PwC’s analysis also found that more than 40 percent of Gen Z consumers who used buy now, pay later had made a late payment, a risk Sande said builds exponentially through recurring charges and installment plans.
Sande said that can make young consumers look stable month to month while still building up obligations through rent, phone payments, subscriptions, credit cards and installment plans.
“The danger is that young people can look financially stable month to month while still becoming seriously indebted,” Sande said.
But he said Gen Z is not simply reckless. Many young adults are thinking creatively about money because they do not trust one paycheck to provide security.

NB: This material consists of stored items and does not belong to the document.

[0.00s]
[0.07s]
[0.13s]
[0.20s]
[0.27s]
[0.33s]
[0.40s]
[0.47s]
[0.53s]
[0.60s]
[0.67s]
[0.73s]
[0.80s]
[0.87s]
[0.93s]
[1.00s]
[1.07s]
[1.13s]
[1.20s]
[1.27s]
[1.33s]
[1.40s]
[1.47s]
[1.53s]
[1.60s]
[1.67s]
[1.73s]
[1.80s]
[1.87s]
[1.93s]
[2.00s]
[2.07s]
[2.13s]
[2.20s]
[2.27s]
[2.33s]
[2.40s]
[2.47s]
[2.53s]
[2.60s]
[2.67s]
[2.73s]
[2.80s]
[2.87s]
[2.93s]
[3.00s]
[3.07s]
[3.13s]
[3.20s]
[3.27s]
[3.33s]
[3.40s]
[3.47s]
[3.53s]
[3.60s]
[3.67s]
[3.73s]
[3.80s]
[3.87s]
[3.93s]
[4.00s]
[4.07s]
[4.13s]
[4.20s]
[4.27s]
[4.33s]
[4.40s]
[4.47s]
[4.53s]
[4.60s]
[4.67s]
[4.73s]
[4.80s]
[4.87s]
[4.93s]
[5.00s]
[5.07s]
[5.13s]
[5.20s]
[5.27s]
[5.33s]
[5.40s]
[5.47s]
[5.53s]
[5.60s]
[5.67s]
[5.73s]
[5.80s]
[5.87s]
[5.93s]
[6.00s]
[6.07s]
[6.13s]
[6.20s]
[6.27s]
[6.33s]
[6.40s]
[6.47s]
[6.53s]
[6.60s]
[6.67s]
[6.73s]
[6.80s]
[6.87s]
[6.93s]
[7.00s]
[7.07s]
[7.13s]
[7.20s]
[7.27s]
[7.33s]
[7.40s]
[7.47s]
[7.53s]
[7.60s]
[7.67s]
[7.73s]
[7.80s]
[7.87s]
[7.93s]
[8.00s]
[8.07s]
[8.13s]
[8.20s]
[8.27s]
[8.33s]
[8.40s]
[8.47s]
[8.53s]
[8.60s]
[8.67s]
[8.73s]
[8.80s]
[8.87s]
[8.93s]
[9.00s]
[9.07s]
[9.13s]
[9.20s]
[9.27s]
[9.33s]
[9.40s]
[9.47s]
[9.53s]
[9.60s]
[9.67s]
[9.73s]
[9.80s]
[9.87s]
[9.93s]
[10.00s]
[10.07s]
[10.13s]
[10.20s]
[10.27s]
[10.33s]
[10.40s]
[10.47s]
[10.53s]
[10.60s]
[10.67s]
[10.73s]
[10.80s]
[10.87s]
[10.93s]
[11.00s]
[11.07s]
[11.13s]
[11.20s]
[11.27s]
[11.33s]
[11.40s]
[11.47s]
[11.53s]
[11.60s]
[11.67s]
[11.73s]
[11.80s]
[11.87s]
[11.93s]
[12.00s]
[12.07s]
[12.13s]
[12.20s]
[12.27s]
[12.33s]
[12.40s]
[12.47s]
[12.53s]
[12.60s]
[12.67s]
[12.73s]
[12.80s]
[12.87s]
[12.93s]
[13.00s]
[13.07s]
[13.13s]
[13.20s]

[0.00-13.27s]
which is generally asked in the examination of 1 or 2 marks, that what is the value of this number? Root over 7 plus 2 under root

“Gen Z does not only think about a nine-to-five anymore,” Sande said. “They think about investing, content creation, streaming, side hustles and online businesses.”
Not every Gen Zer is living the same way. Jones is spending carefully while preparing for a professional future. McCormick is working steadily and spending on a truck and hobby he loves. Young is trying to survive expensive city life long enough to reach the next opportunity.